#### [Directions for this task]
With every picture left out, give the data below back exactly.

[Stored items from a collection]
━━━━━━━━━━━━━━━━━━━━━━━━━━━━━━

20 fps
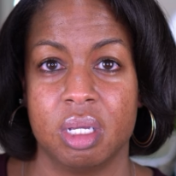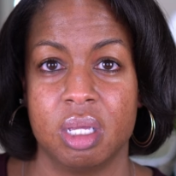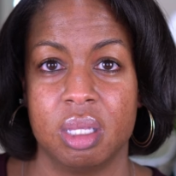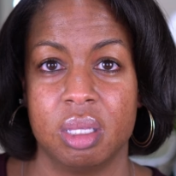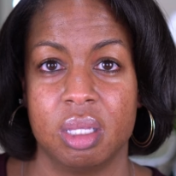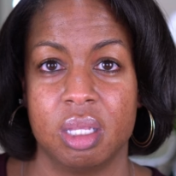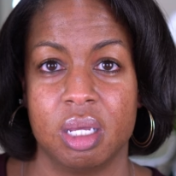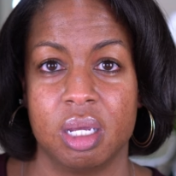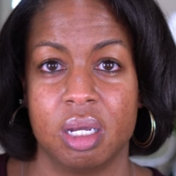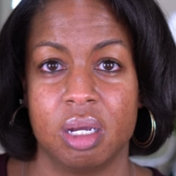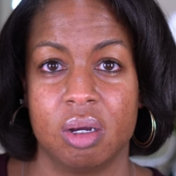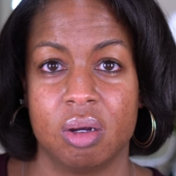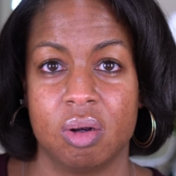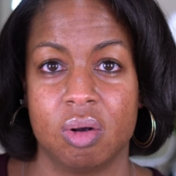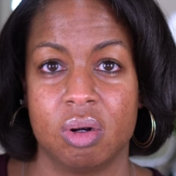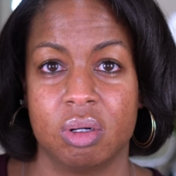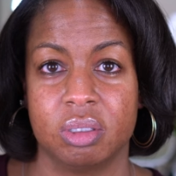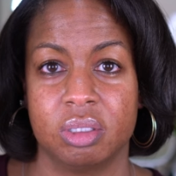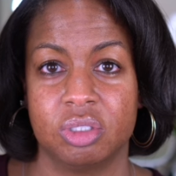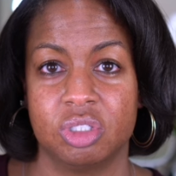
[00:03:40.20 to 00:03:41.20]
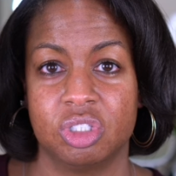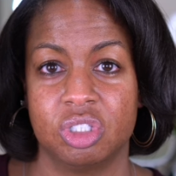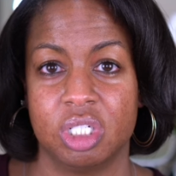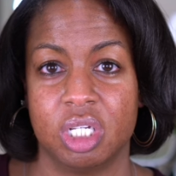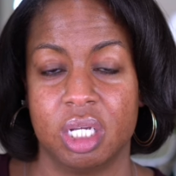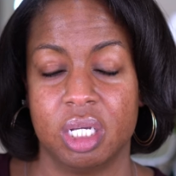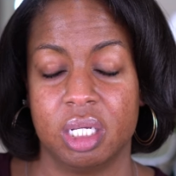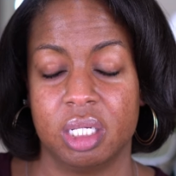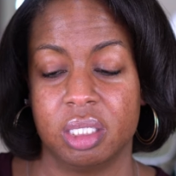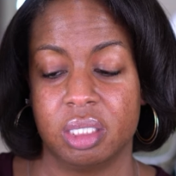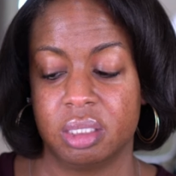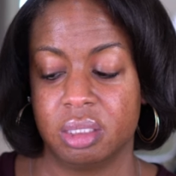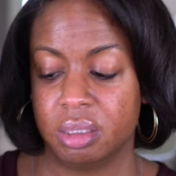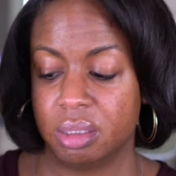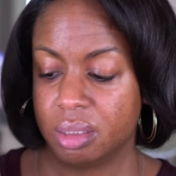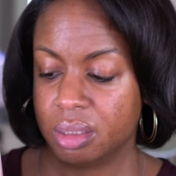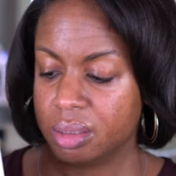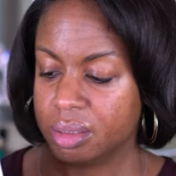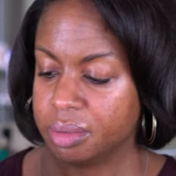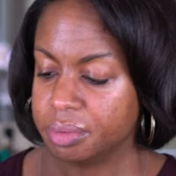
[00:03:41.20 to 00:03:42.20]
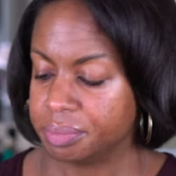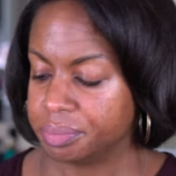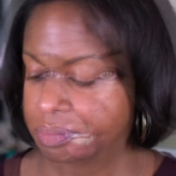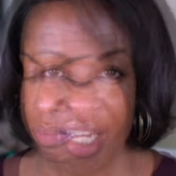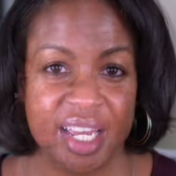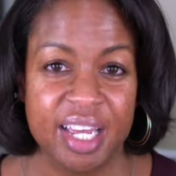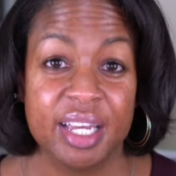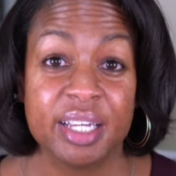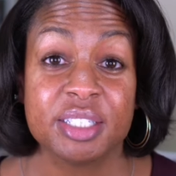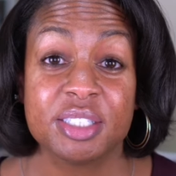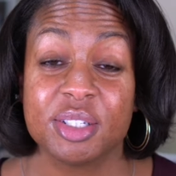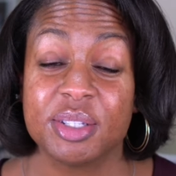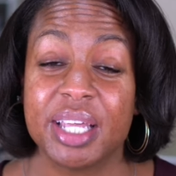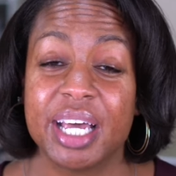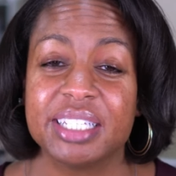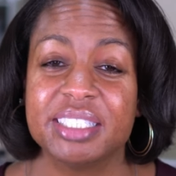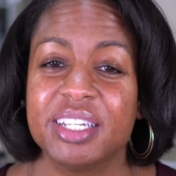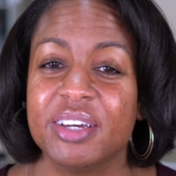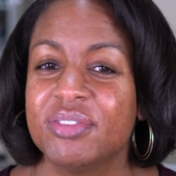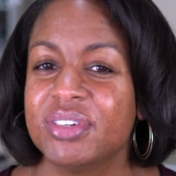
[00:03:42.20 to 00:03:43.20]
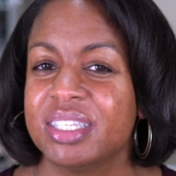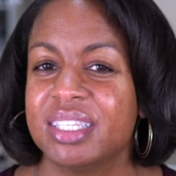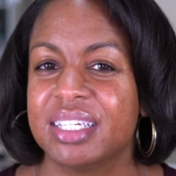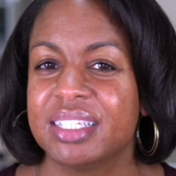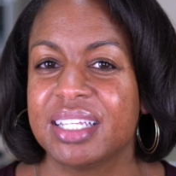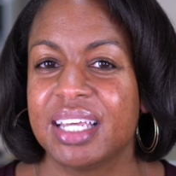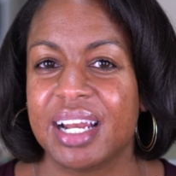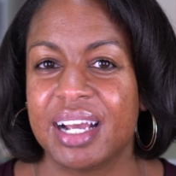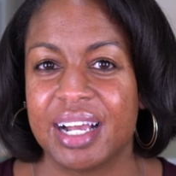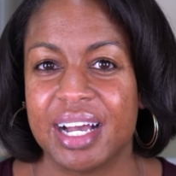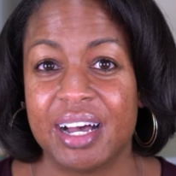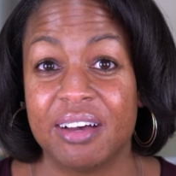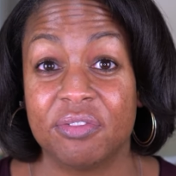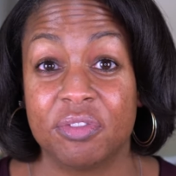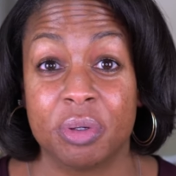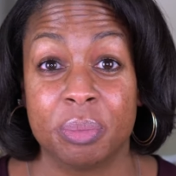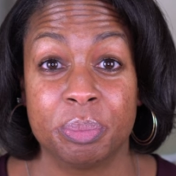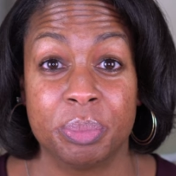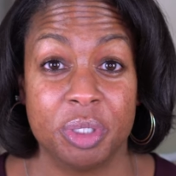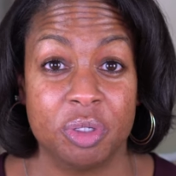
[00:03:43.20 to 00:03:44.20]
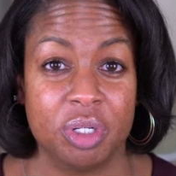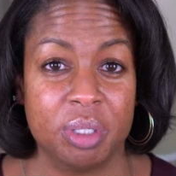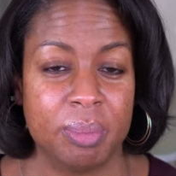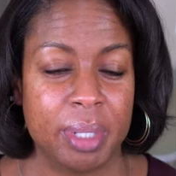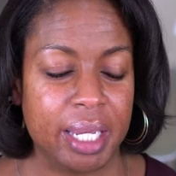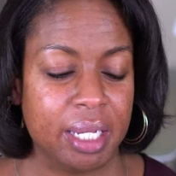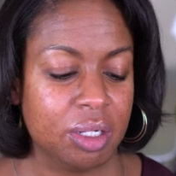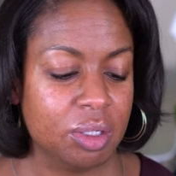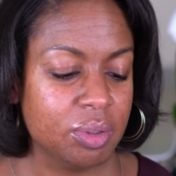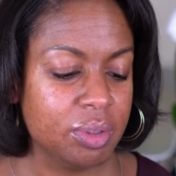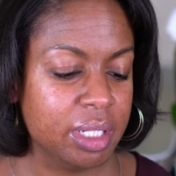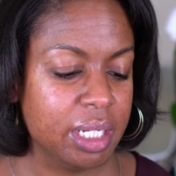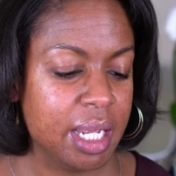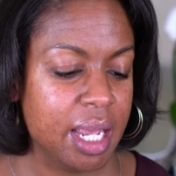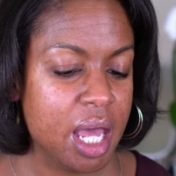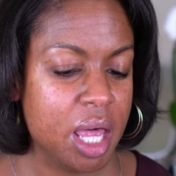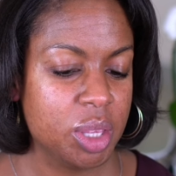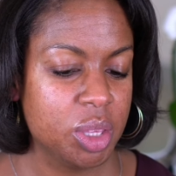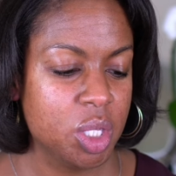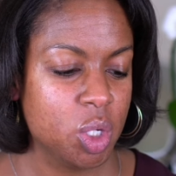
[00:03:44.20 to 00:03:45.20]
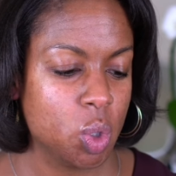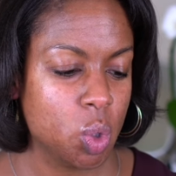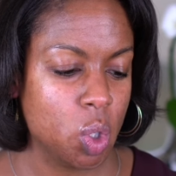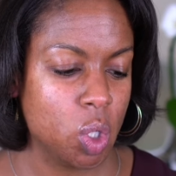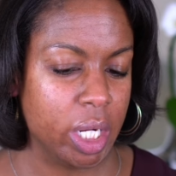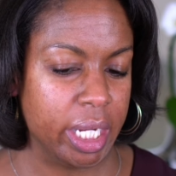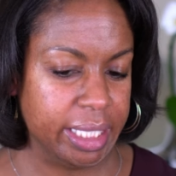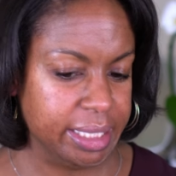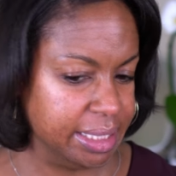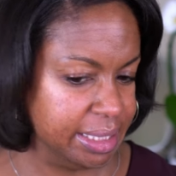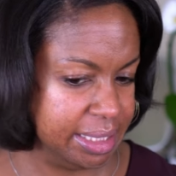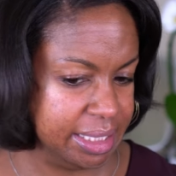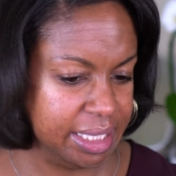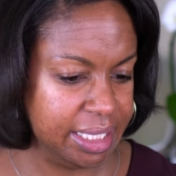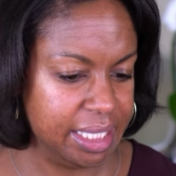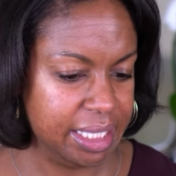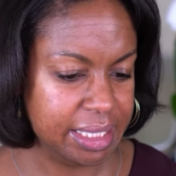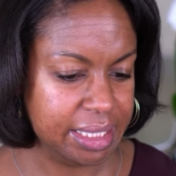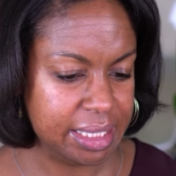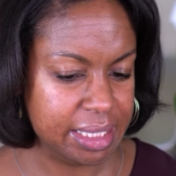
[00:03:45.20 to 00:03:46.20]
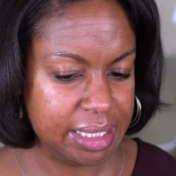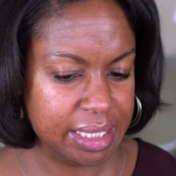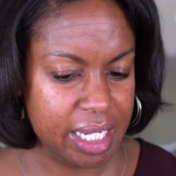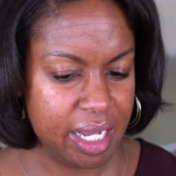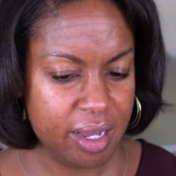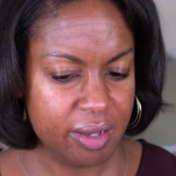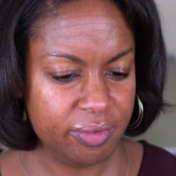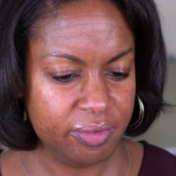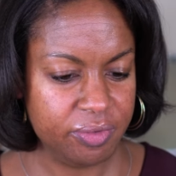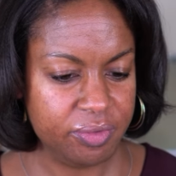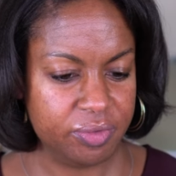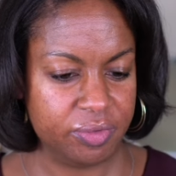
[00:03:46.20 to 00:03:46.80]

And there are the shades. So that's everything that I got from Beauty Bakerie. The rest of this stuff,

━━━━━━━━━━━━━━━━━━━━━━━━━━━━━━

#### [Reply]
20 fps
[00:03:40.20 to 00:03:41.20]
[00:03:41.20 to 00:03:42.20]
[00:03:42.20 to 00:03:43.20]
[00:03:43.20 to 00:03:44.20]
[00:03:44.20 to 00:03:45.20]
[00:03:45.20 to 00:03:46.20]
[00:03:46.20 to 00:03:46.80]

And there are the shades. So that's everything that I got from Beauty Bakerie. The rest of this stuff,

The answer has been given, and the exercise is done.